Both varied control and power options are really valuable. Power is easy: if it's DC in with a separate brick, please use a common connector :). If it has an integrated power block with an AC input, an alternate DC input would be very nice.

For control… it's really a question of balance. "all the things" sure would be nice, but with a mid 4-digit price I think putting a small fully-open Linux embedded board inside would be awesome. Some existing SBC or SoM is preferable over rolling your own, the latter would just splinter off a separate community for no good reason. Also make sure the embedded system has full control over all functions (there should be enough GPIO & I²C…) and has its own power control. Having it able to actually drive the TV display would be nice (and easy these days) but isn't even the point :).

If you don't stick that in, how about a slot/connector for a Raspberry Pi compute module — or some other reasonably sourceable similar module?

Barring that, RS-232 for control is a bit dated, I'd really expect both an USB device port (control in) and an USB power output, ideally USB-C PD capable, to run some small system off. If you have the pins & functions, please spend the extra $5 and wire up leftover "random" interfaces, e.g. CAN or RS-485. Ethernet without adding a full SBC is kinda "meh", putting together some embedded OS with networking is significant effort for very little return.


Look, every TV UI is slow. But how can games have responsive UI on 8-bit hardware? People are doing things wrong. You have a real chance here of having a UI which is instant.


Because 8 bit hardware was realtime? It's quite difficult to implement everything we expect likely nowadays without multiprocessing... realtime Linux exists but it's not a panacea

Honestly to compete with mass market TVs, it's going to be difficult to avoid have more- not less "bloat". Built-in Android would be a great selling point (saves you $200 on a NVidia Shield as long as it doesn't track you or lock down features). Built-in AI upscaling is a good selling point.

I would also think if you have a OLED or edge/direct LED backlight LCD then you also need to run much more complicated pixel/zone brightness algorithms....

There's probable more memory allocated per frame on a modern 4K TV than an 8-bit computer had in total.

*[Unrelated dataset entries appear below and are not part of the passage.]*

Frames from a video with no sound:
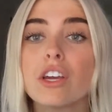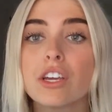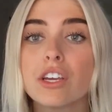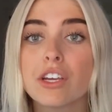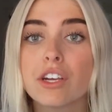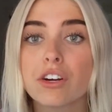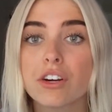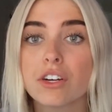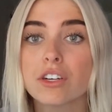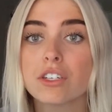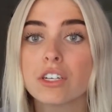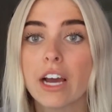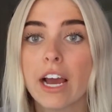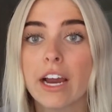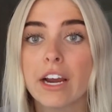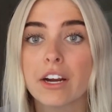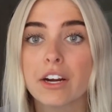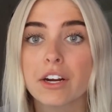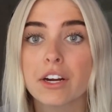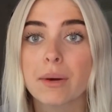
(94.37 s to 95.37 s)
your
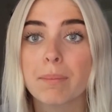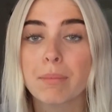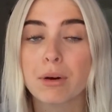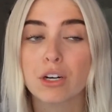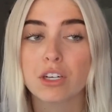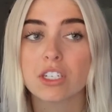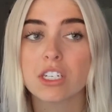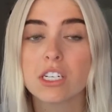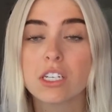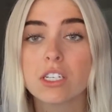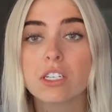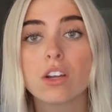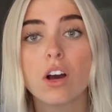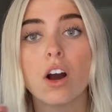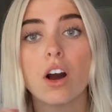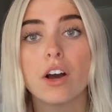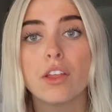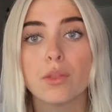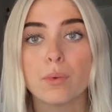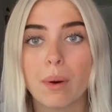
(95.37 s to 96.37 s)
entire purchase
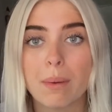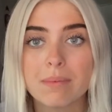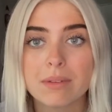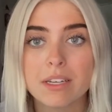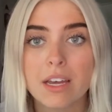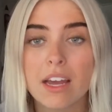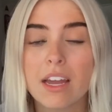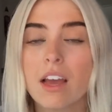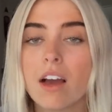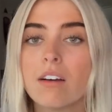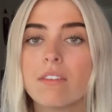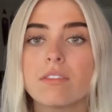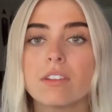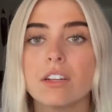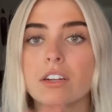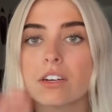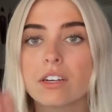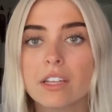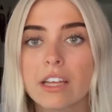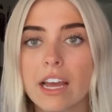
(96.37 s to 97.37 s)
on the website of
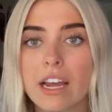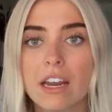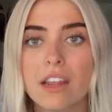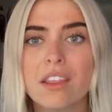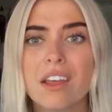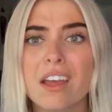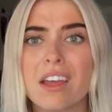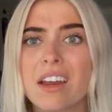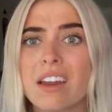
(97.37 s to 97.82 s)
literally anything.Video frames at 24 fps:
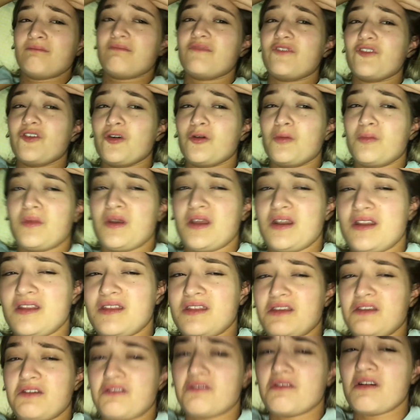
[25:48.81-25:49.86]
film
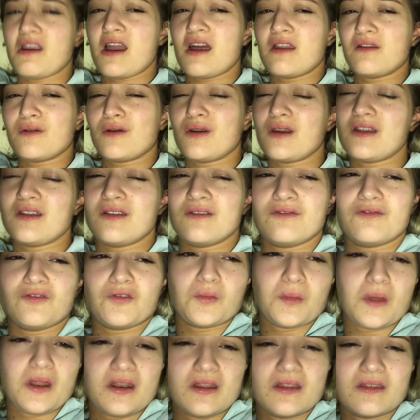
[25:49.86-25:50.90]
anything at grad, or I didn't
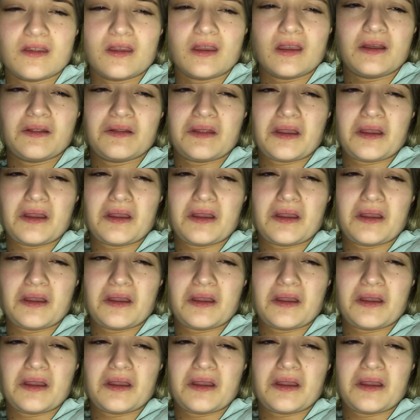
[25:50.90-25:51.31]
film anything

Every real-time game ever defies these arguments. It sounds reasonable until you load a game and start using it. Effectively no lag, counted in the milliseconds.

No, the reason that UIs are slow are because they are often a web browser, running a Javascript bloatware UI with it's shadow DOM or whatever, and there's a heaps of bullshit going on before anything happens on screen at all.

And this is fine! For many use-cases, comparatively beefy PCs, web pages etc.

But for what is effectively an embedded product which will get updated seldom if ever, THIS is the time to take a step and rethink what you are doing.

For a non-smart TV you definitely don't need Linux, (but you could!) and you don't need to care if it's realtime or not. There should be only one or two processes running anyway, so there shouldn't be any competition between different threads. It's should all be coded like a classic, tight game-loop.

AI upscaling and Android... dear lord. Just give me something which isn't fucking slow and frustrating to use. I thought I was in the thread which discussed non-smart TVs, did I miss something?


Are you likely to use Linux on your device? Would be great if we could run standard distros on your TVs.


Are you sure you're looking for a not-smart TV?


These things are complicated enough to justify an operating system, it might as well be an operating system we're all familiar with. Linux scales down to a basic firmware as well as up to a desktop operating system. FreeRTOS is also an option though.